§ **The problem**
All of the entries, apart from their pictures, are to be copied verbatim.

§ **Given data**

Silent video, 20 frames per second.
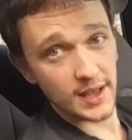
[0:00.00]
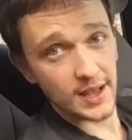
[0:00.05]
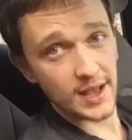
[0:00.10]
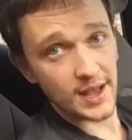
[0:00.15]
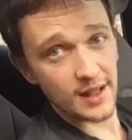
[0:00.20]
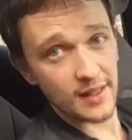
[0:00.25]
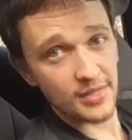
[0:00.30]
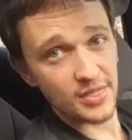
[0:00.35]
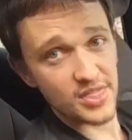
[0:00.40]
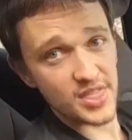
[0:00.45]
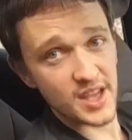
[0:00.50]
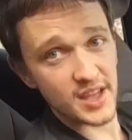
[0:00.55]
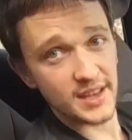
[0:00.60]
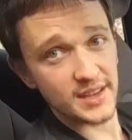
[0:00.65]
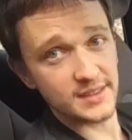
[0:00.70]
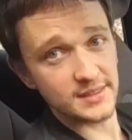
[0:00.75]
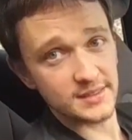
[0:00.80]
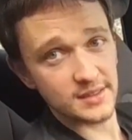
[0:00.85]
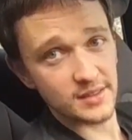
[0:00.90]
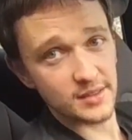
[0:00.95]
and then
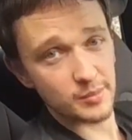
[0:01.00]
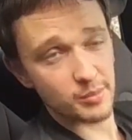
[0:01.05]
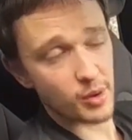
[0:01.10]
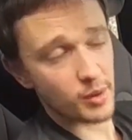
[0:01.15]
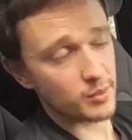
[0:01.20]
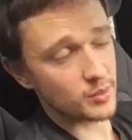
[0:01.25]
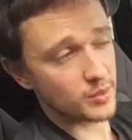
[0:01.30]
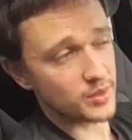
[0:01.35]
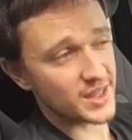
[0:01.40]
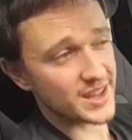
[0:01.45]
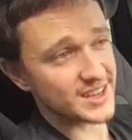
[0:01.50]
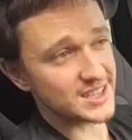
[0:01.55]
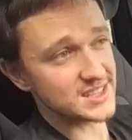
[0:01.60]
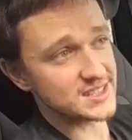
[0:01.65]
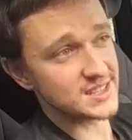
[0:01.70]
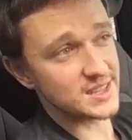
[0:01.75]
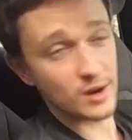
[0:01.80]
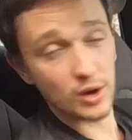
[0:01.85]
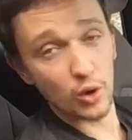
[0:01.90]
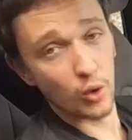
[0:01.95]
the problem with that is
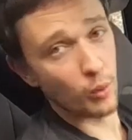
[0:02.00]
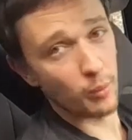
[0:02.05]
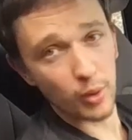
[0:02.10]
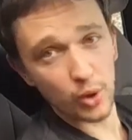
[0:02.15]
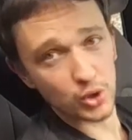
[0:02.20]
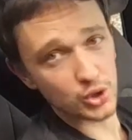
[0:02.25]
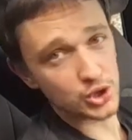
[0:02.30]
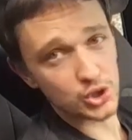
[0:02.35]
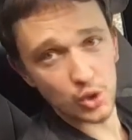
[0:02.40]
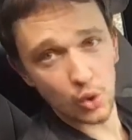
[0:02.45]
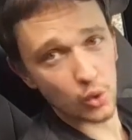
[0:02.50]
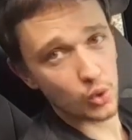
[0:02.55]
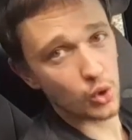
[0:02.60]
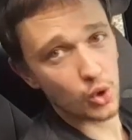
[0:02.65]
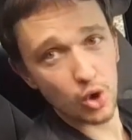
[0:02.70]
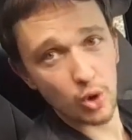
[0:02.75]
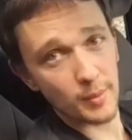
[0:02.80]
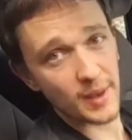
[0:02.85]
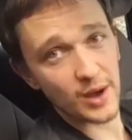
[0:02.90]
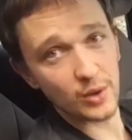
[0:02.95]
the glow plugs don't
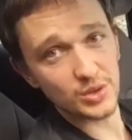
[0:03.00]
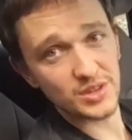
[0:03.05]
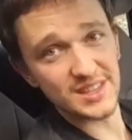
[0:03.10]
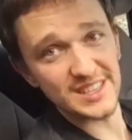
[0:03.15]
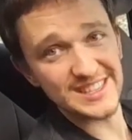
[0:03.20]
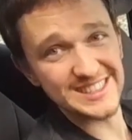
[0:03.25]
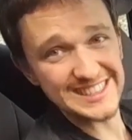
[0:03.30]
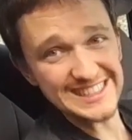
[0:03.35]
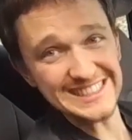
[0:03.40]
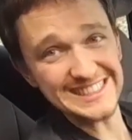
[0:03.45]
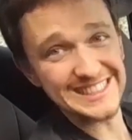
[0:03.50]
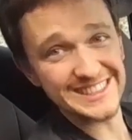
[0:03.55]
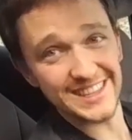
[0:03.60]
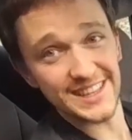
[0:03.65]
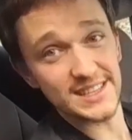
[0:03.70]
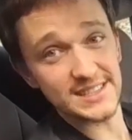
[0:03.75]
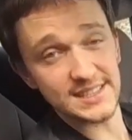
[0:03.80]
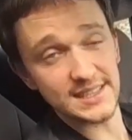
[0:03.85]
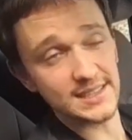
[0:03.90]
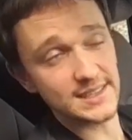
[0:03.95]
come out, they seize into the
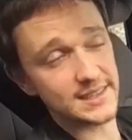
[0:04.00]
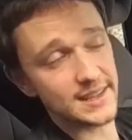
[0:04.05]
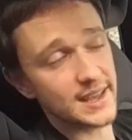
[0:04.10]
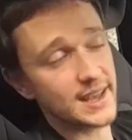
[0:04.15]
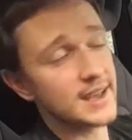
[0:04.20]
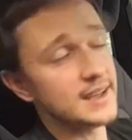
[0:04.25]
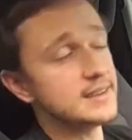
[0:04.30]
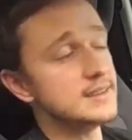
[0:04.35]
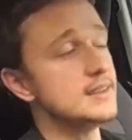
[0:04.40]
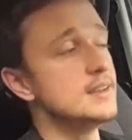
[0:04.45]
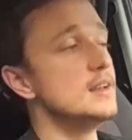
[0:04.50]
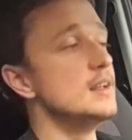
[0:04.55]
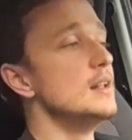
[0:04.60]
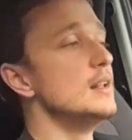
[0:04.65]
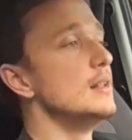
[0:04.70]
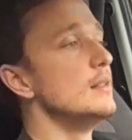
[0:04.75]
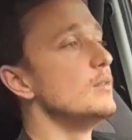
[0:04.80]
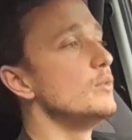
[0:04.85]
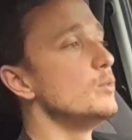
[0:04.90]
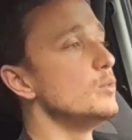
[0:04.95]
cylinder head,
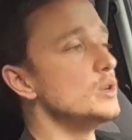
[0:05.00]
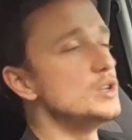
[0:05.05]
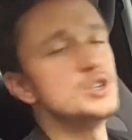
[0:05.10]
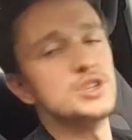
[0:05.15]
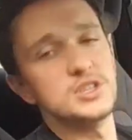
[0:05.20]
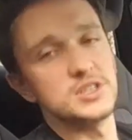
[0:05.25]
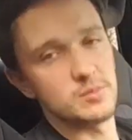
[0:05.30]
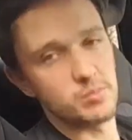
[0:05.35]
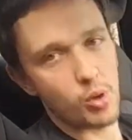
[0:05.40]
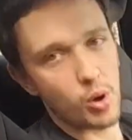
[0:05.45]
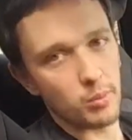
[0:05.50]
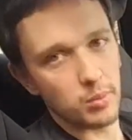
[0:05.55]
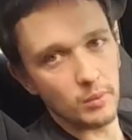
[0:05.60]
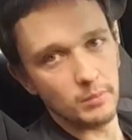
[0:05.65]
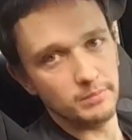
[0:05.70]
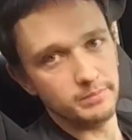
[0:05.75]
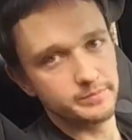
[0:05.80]
which is a problem.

§ **Expected answer**
Silent video, 20 frames per second.
[0:00.00]
[0:00.05]
[0:00.10]
[0:00.15]
[0:00.20]
[0:00.25]
[0:00.30]
[0:00.35]
[0:00.40]
[0:00.45]
[0:00.50]
[0:00.55]
[0:00.60]
[0:00.65]
[0:00.70]
[0:00.75]
[0:00.80]
[0:00.85]
[0:00.90]
[0:00.95]
and then
[0:01.00]
[0:01.05]
[0:01.10]
[0:01.15]
[0:01.20]
[0:01.25]
[0:01.30]
[0:01.35]
[0:01.40]
[0:01.45]
[0:01.50]
[0:01.55]
[0:01.60]
[0:01.65]
[0:01.70]
[0:01.75]
[0:01.80]
[0:01.85]
[0:01.90]
[0:01.95]
the problem with that is
[0:02.00]
[0:02.05]
[0:02.10]
[0:02.15]
[0:02.20]
[0:02.25]
[0:02.30]
[0:02.35]
[0:02.40]
[0:02.45]
[0:02.50]
[0:02.55]
[0:02.60]
[0:02.65]
[0:02.70]
[0:02.75]
[0:02.80]
[0:02.85]
[0:02.90]
[0:02.95]
the glow plugs don't
[0:03.00]
[0:03.05]
[0:03.10]
[0:03.15]
[0:03.20]
[0:03.25]
[0:03.30]
[0:03.35]
[0:03.40]
[0:03.45]
[0:03.50]
[0:03.55]
[0:03.60]
[0:03.65]
[0:03.70]
[0:03.75]
[0:03.80]
[0:03.85]
[0:03.90]
[0:03.95]
come out, they seize into the
[0:04.00]
[0:04.05]
[0:04.10]
[0:04.15]
[0:04.20]
[0:04.25]
[0:04.30]
[0:04.35]
[0:04.40]
[0:04.45]
[0:04.50]
[0:04.55]
[0:04.60]
[0:04.65]
[0:04.70]
[0:04.75]
[0:04.80]
[0:04.85]
[0:04.90]
[0:04.95]
cylinder head,
[0:05.00]
[0:05.05]
[0:05.10]
[0:05.15]
[0:05.20]
[0:05.25]
[0:05.30]
[0:05.35]
[0:05.40]
[0:05.45]
[0:05.50]
[0:05.55]
[0:05.60]
[0:05.65]
[0:05.70]
[0:05.75]
[0:05.80]
which is a problem.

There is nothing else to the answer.